* [WHAT YOU NEED TO DO]: Your result should be the lines holding the word "Video", copied from the entries below.

* [DATA SUPPLIED]:
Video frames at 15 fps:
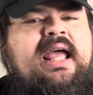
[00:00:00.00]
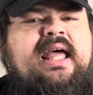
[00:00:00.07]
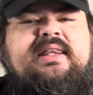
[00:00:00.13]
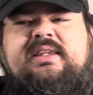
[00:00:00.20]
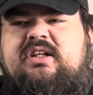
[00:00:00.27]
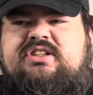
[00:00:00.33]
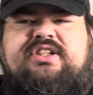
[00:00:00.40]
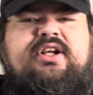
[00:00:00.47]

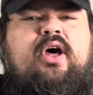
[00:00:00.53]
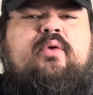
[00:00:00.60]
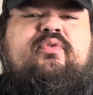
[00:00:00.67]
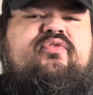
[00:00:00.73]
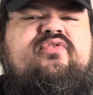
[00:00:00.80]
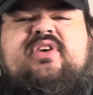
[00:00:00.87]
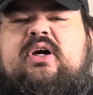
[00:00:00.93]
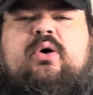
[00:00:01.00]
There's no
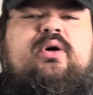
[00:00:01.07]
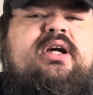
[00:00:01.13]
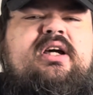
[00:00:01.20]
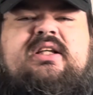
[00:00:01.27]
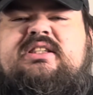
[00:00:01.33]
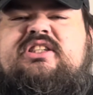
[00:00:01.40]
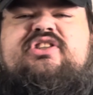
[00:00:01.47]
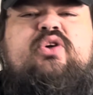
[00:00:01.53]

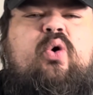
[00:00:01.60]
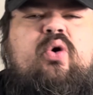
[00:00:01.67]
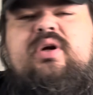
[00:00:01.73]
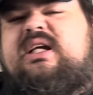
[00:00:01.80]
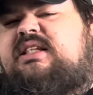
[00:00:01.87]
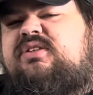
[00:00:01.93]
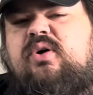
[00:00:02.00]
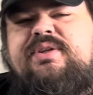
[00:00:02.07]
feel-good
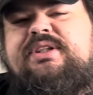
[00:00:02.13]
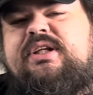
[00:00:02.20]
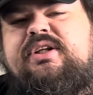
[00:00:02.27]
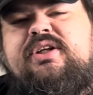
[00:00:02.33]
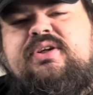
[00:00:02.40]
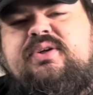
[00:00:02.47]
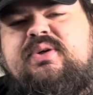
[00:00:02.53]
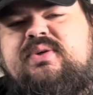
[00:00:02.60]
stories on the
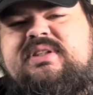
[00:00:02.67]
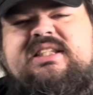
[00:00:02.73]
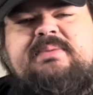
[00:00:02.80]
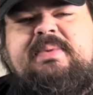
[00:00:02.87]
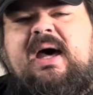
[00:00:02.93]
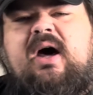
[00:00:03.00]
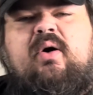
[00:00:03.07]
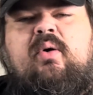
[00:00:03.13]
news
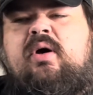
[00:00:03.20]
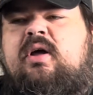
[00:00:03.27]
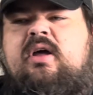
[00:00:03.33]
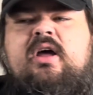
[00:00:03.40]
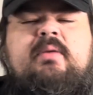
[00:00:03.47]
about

---

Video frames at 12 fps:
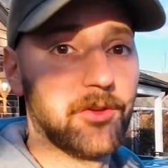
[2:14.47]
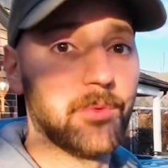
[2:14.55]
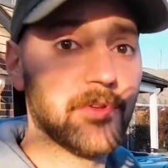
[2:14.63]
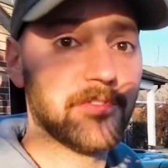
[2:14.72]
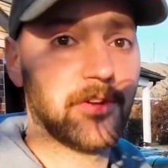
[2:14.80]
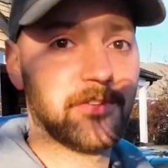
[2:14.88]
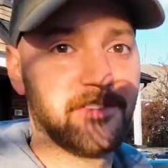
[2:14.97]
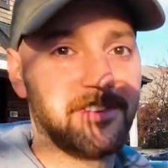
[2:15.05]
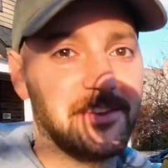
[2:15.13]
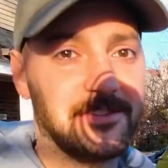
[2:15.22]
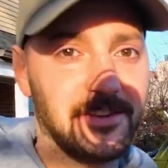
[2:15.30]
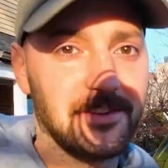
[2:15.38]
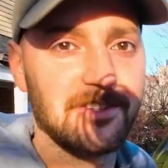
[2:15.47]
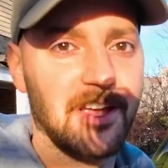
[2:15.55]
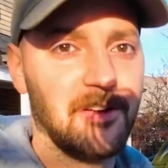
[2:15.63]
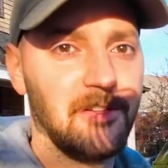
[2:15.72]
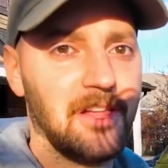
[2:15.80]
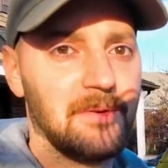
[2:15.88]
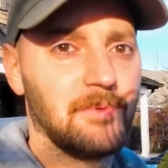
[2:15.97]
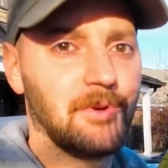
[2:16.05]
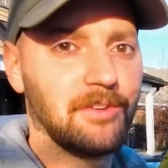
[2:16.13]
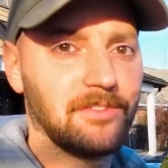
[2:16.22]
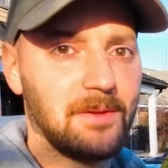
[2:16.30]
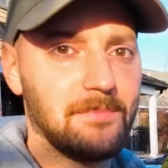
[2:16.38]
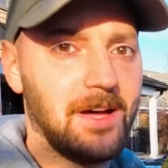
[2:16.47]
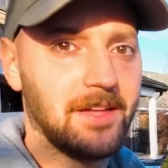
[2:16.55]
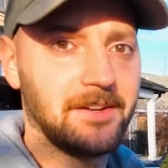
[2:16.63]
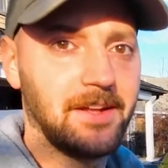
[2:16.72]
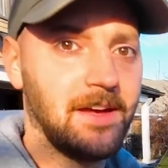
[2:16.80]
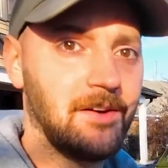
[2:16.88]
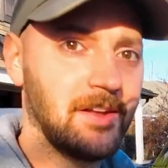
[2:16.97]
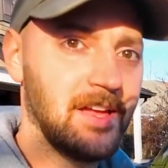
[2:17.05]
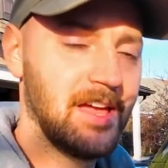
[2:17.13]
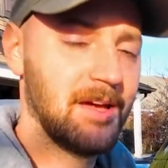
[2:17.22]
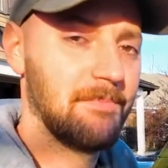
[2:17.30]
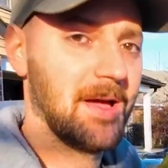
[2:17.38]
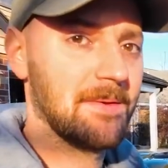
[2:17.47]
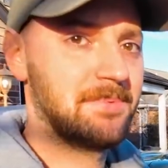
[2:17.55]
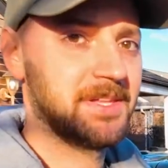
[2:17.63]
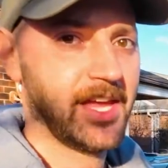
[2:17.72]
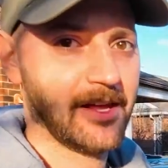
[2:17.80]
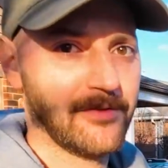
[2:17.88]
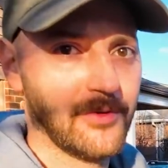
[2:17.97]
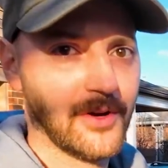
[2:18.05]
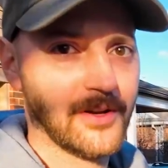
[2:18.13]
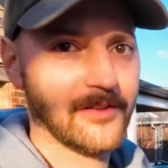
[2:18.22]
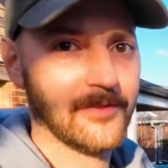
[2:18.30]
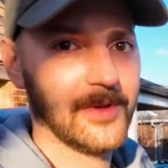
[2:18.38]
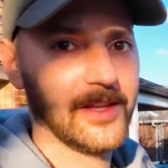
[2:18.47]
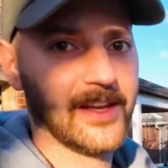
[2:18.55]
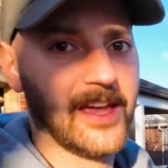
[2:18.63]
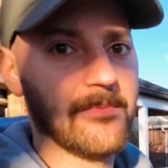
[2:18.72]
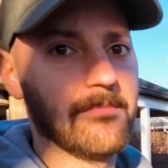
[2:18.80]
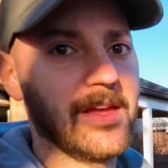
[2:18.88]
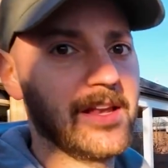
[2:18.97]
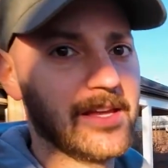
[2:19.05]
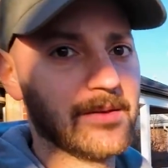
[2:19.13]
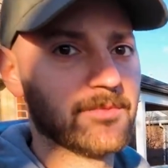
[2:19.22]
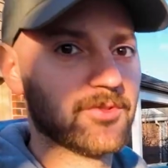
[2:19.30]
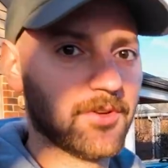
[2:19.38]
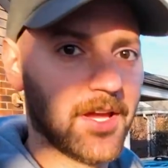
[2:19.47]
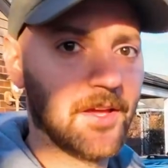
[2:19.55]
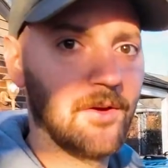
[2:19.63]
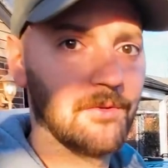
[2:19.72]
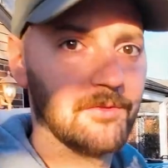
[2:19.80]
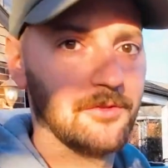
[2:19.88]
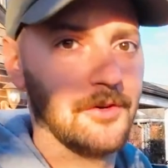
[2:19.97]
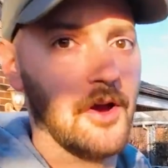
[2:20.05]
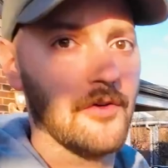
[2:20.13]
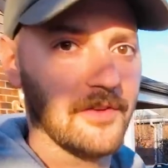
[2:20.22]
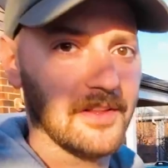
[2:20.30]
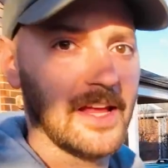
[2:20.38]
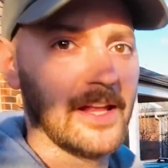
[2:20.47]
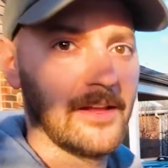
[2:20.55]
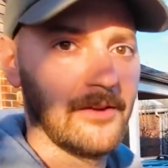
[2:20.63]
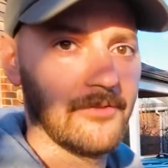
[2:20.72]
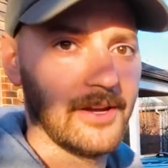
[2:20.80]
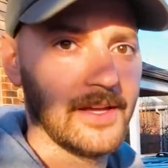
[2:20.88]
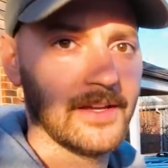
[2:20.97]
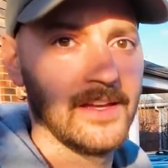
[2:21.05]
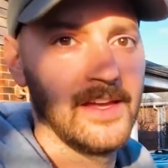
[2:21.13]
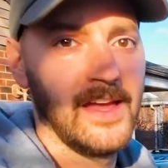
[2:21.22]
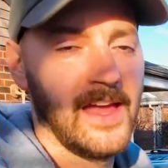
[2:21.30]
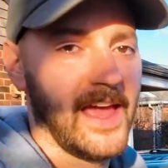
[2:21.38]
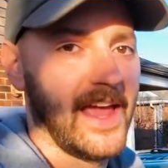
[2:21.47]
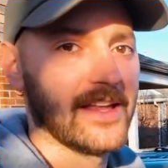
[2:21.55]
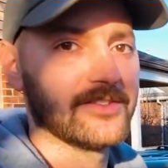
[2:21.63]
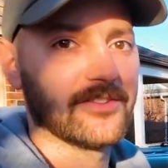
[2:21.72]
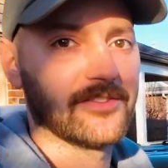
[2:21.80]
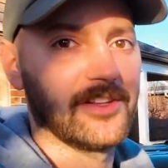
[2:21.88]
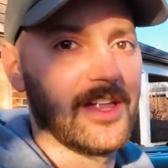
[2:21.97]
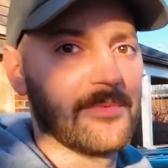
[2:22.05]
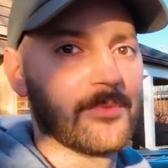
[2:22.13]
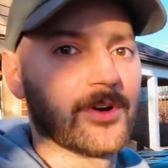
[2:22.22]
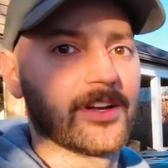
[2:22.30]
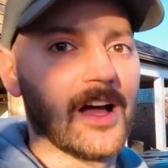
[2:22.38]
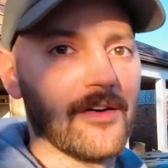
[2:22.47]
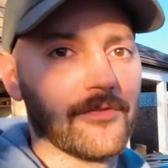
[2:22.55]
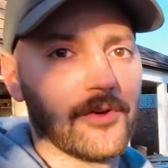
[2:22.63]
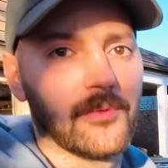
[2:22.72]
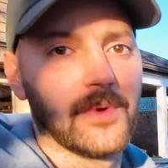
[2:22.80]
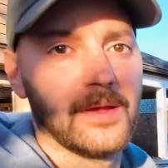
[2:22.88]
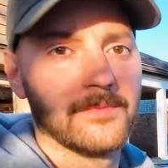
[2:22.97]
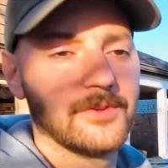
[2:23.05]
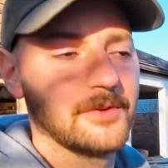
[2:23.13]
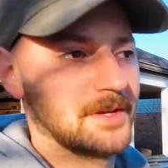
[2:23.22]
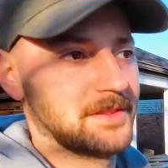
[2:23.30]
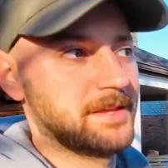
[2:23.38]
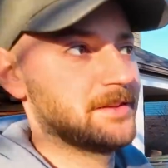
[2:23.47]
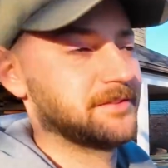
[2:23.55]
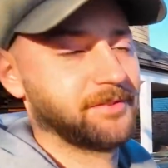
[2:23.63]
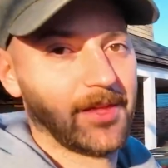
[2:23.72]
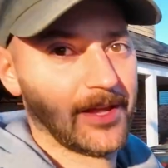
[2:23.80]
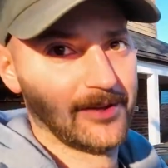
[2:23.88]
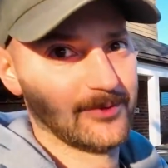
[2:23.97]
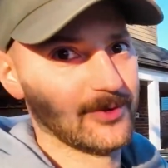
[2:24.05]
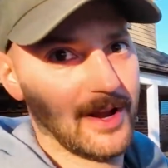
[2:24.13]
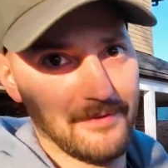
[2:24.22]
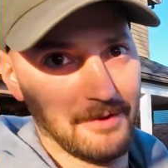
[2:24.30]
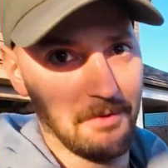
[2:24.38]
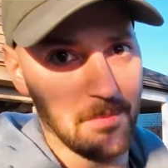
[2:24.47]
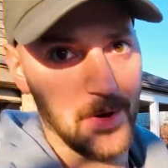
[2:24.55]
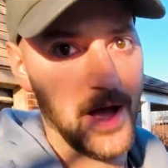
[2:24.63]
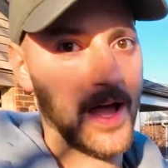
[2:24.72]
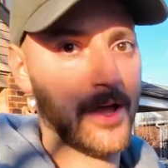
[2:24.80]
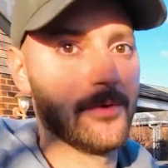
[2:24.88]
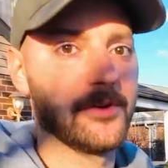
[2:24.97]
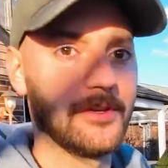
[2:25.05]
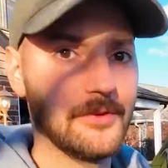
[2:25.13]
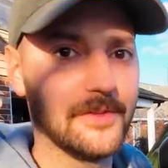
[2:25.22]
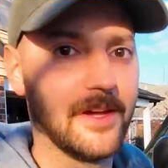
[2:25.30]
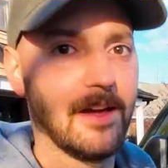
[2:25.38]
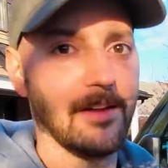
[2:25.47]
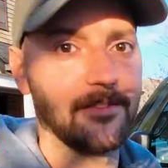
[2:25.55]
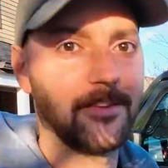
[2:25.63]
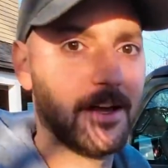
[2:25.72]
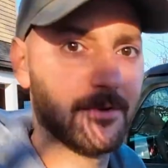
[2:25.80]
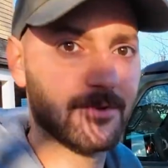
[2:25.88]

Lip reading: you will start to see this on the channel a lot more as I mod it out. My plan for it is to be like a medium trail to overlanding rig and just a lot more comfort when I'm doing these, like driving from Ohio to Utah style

* [EXPECTED OUTPUT]:
Video frames at 15 fps:
Video frames at 12 fps:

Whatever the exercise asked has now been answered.